49 | Trust me

206 11 0
                                    

Happy reading✓
Tandai typo

_⁠_⁠_⁠_⁠_⁠_⁠_⁠_⁠__⁠_⁠_⁠_⁠_⁠_⁠_⁠_⁠__⁠_⁠_⁠_⁠_⁠_⁠_⁠_⁠_

Kathleen melangkah keluar dari lift diikuti Zale. Arlo menyapanya ramah di depan pintu ruang CEO. Perempuan itu hanya tersenyum simpul lalu meninggalkan mereka berdua, Arlo dan Zale.

Tampak Dax dan William sedang mengobrol serius. Hingga pria paruh baya itu menyadari kedatangan Kathleen duluan.

"Hey, cucu menantuku. Bagaimana kabarmu?" Dax sontak menoleh terkejut. "Aku baik, grandpa."

"Kau tak bilang akan ke sini?" Dax sontak menghampiri Kathleen. Menuntun tangannya hingga duduk di paha miliknya. Kathleen merasa tak sopan, melihat tatapan jahil dari William.

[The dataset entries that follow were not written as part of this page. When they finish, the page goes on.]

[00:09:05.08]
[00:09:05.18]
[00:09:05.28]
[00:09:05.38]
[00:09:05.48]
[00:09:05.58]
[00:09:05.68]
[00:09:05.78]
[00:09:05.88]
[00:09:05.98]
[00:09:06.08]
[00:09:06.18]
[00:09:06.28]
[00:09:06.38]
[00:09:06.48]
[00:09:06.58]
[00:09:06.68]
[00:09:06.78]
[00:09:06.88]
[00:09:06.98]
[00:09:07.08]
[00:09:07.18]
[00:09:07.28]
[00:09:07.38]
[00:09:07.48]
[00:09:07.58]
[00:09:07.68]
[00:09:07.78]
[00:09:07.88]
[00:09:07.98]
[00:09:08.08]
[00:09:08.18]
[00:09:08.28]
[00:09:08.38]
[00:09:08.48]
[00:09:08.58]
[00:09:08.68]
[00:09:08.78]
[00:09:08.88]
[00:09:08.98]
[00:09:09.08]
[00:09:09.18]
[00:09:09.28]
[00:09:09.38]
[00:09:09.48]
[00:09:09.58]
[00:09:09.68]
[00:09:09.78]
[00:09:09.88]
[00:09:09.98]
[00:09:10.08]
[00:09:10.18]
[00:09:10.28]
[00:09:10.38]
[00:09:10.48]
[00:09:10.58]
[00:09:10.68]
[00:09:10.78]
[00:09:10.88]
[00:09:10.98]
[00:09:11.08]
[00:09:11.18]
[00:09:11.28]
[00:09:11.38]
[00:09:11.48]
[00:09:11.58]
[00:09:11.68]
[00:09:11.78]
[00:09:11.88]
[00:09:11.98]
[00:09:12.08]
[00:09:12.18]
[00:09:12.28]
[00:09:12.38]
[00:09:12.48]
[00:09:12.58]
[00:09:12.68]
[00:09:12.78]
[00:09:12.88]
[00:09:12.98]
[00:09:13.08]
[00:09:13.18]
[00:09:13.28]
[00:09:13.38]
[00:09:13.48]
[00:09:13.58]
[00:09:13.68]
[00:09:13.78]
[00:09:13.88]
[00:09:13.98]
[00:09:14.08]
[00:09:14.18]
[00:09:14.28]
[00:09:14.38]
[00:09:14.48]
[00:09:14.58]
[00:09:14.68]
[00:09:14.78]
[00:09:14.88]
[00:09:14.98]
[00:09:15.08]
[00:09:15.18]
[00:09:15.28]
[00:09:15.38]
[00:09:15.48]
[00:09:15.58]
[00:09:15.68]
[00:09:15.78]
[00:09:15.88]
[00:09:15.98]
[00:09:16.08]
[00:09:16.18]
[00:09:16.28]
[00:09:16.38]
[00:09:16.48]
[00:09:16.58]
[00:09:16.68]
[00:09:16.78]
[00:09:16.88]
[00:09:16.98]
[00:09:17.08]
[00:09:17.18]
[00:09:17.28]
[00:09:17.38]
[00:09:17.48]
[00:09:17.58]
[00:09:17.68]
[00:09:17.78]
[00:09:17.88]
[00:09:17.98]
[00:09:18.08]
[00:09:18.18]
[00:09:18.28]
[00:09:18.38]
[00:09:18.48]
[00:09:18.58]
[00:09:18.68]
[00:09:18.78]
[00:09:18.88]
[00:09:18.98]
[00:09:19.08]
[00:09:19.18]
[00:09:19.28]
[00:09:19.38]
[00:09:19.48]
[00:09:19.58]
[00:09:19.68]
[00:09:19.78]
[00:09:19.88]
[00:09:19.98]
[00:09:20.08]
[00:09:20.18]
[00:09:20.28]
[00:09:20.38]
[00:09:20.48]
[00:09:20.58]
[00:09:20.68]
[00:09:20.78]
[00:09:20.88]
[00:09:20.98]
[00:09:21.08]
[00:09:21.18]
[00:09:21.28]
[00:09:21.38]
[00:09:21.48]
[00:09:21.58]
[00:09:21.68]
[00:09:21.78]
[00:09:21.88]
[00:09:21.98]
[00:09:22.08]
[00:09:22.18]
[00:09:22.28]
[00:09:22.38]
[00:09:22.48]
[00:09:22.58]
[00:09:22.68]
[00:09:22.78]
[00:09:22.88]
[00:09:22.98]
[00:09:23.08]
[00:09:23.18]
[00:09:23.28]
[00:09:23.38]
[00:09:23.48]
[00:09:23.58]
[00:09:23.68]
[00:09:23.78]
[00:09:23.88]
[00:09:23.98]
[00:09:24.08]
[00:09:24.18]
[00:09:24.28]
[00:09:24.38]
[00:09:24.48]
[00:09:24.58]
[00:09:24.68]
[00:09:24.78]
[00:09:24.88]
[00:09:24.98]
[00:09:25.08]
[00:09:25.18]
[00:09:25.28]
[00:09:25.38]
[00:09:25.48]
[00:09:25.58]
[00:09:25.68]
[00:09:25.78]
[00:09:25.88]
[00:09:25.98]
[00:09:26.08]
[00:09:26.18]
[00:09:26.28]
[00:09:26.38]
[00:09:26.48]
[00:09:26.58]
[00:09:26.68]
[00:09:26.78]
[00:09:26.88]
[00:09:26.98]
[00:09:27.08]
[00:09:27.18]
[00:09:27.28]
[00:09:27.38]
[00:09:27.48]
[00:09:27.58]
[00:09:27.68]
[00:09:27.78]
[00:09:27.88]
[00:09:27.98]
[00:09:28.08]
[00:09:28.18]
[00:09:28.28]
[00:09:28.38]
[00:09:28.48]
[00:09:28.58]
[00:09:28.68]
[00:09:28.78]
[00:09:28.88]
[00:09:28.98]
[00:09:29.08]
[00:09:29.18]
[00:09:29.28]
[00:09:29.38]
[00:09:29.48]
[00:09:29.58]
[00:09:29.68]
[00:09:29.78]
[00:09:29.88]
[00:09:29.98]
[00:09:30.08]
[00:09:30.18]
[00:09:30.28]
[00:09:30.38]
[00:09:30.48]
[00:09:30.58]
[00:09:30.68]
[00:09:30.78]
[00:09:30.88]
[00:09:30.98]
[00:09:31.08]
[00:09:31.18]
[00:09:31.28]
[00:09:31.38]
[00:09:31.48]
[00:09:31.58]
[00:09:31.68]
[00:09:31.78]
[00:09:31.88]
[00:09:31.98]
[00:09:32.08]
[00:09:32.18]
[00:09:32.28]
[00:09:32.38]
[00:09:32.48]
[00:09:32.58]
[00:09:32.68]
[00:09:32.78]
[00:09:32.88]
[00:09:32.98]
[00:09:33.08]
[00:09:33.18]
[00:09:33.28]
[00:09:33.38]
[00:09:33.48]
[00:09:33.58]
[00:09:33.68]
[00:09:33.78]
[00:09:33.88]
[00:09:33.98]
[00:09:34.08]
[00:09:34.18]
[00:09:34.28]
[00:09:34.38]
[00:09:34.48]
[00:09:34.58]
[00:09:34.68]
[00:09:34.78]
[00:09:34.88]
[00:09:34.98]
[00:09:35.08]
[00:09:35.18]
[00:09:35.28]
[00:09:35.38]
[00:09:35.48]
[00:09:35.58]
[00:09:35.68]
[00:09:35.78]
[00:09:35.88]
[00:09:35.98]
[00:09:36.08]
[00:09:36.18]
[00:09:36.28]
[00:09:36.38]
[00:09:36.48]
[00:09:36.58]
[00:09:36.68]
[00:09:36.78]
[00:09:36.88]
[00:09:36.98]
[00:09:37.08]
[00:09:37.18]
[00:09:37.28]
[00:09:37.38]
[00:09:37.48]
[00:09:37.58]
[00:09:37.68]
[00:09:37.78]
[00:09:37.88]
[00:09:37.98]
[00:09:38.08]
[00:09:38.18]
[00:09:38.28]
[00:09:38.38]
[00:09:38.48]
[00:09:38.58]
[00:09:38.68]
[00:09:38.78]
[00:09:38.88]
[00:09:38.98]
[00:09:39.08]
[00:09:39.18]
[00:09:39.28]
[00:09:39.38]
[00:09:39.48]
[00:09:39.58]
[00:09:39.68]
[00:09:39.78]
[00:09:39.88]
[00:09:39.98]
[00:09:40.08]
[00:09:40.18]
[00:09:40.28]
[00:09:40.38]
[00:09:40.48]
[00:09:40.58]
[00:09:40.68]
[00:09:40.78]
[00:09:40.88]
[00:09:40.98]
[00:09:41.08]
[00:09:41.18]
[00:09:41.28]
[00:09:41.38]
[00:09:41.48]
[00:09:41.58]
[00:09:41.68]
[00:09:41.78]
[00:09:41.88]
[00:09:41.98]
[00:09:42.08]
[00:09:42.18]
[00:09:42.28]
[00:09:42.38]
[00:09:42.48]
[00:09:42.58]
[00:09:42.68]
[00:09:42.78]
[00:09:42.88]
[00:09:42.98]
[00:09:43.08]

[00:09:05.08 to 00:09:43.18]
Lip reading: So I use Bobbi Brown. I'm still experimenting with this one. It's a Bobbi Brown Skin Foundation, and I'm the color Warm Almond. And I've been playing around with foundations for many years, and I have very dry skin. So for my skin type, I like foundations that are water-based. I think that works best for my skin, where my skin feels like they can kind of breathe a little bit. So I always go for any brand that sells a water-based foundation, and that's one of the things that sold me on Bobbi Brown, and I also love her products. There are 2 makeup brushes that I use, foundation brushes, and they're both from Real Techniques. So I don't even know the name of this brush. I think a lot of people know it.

"Aku ingin duduk di sofa saja. Aku berat," lirih Kathleen canggung.

Tajam Dax layangkan tatapan pada William. Tatapannya berubah teduh saat menoleh lagi pada Kathleen. "Biarkan saja. Lagipula sebentar lagi, tua bangka itu akan ku usir."

Pria tua itu berdecak. "Mulut keparatmu itu, cucu sialan!" Atensi William beralih pada kotak makan yang di bawa Kathleen. Dengan lancang, ia membukanya, mengindahkan tatapan laser Dax

"Waw, ini untuk grandpa?" Dax sontak merebut kotak makan itu. "Ini untukku!"

"Serakah sekali kau ini," sindir William

Kathleen tersenyum keriting, tertekan dengan suasana tegang ini. "I─ ini untuk kita bersama. Lagipula aku membawanya cukup banyak."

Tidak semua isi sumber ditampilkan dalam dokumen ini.